While McDonald’s avoided a REIT, at least for now, it opted to cut another $200 million from G&A spending, in addition to previously announced cuts of $300 million. McDonald’s said the cuts would come through its refranchising efforts, corporate streamlining and efficiencies in the company’s Global Business Services platform. The streamlining would be in “non-customer facing functions.”
McDonald’s also opted to sell more units to franchisees. The company initially planned to refranchise 3,500 locations to operators in a bid to get its franchise ownership percentage to 90 percent of units, from 81 percent now. It now wants to sell a total of 4,000 locations by 2018, which would bring that figure to 93 percent. Over the long term, McDonald’s wants to reach 95 percent ownership.
Additionally, executives said they plan to increase the amount of cash the company returns to shareholders.

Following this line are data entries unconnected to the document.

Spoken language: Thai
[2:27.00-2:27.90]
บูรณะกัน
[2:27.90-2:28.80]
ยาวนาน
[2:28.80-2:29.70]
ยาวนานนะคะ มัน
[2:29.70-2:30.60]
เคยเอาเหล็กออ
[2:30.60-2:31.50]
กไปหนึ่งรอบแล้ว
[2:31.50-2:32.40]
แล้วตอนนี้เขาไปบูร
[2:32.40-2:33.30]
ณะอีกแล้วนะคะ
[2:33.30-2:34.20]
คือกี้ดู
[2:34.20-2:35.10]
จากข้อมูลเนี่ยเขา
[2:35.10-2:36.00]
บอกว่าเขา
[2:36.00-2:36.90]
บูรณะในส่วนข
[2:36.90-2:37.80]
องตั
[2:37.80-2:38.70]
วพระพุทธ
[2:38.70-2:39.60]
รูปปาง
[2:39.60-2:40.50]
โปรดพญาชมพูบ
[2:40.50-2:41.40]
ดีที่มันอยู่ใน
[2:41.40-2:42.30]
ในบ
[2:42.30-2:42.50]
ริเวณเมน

That includes a 5-percent increase in the quarterly dividend this quarter to 89 cents per share, or $3.56 per share per year.

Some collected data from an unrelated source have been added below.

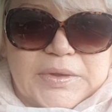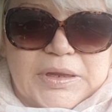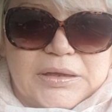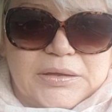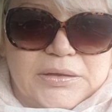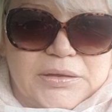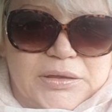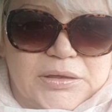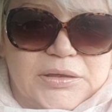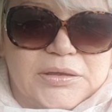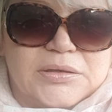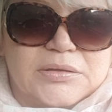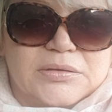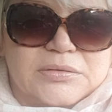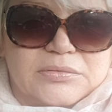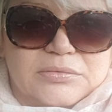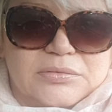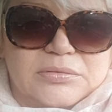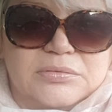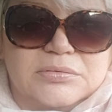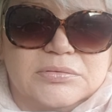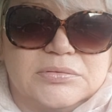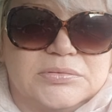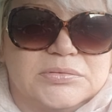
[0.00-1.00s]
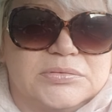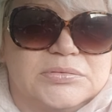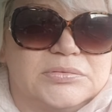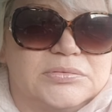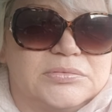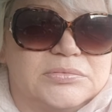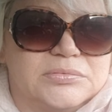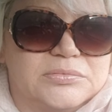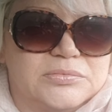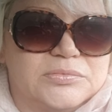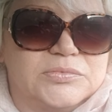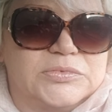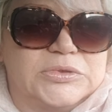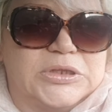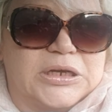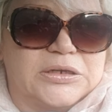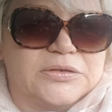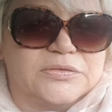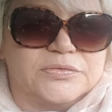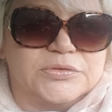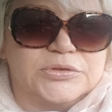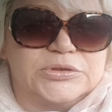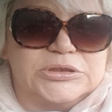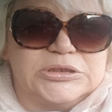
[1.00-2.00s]
И
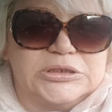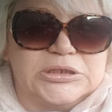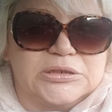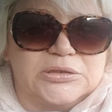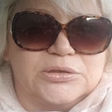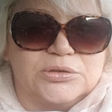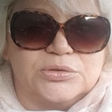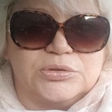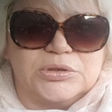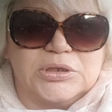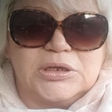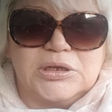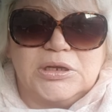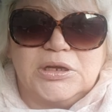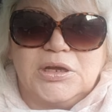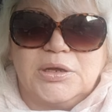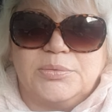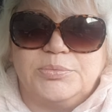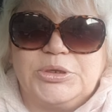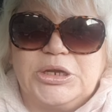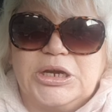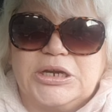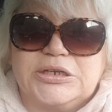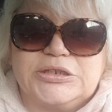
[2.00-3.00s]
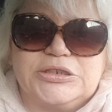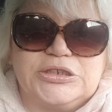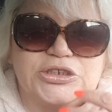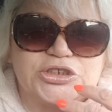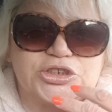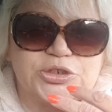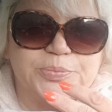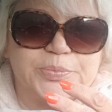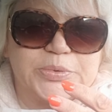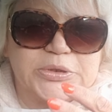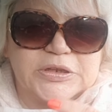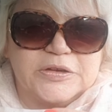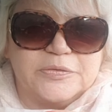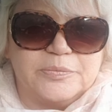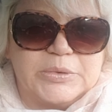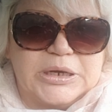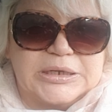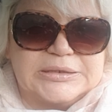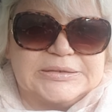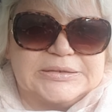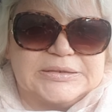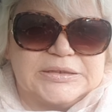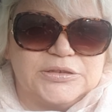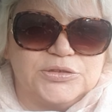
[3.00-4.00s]
так вот делают. Мне, конечно, было в
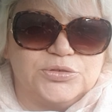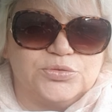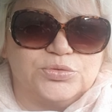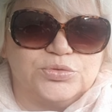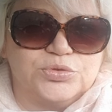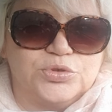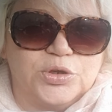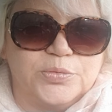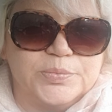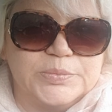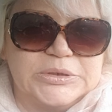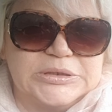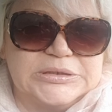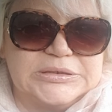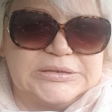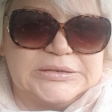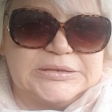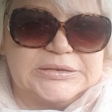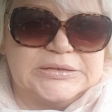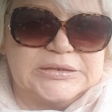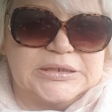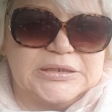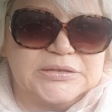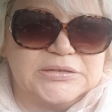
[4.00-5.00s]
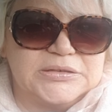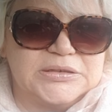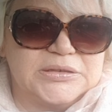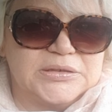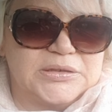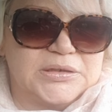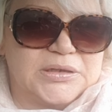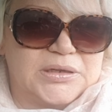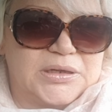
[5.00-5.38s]
маске неудобно сидеть.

But the company also plans to add a “meaningful amount of debt” to take advantage of current, low interest rates and return $30 billion in cash to shareholders for the three-year period ending in 2016, a $10 billion increase over the company’s previous target.
The decision to borrow more money, a move that will likely lead to a downgrade in the company’s credit rating, goes against McDonald’s traditional views toward debt. The company has traditionally been loath to risk its credit rating because some operators benefit from that credit rating when they borrow money.
“The new leadership team is acting aggressively and with fresh perspective to improve all aspects of the business,” Bensen said. “We’re committed to raising the bar on all aspects of our financial performance.”
The moves come as McDonald’s demonstrates some early signs of a turnaround following three years of weakness that led to major management changes this spring, including the promotion of Steve Easterbrook to CEO.
Same-store sales at all of its major markets increased in the third quarter, including a 0.9-percent increase in its key U.S. market — its first increase in two years. McDonald’s USA president Mike Andres said during the presentation that the company outperformed quick-service burger restaurants during a week in September for the first time in 71 weeks.
Executives said on the call that they expect that sales growth to continue in the current quarter, and they praised the chain’s move to all-day breakfast in October.
“We have felt confident that we are getting traction in the business,” Easterbrook said. He added that all-day breakfast has thus far performed “a little above” where the company expected, though he noted that, “It will settle down at a certain rate.”
“We’re feeling good about a solid quarter,” he said.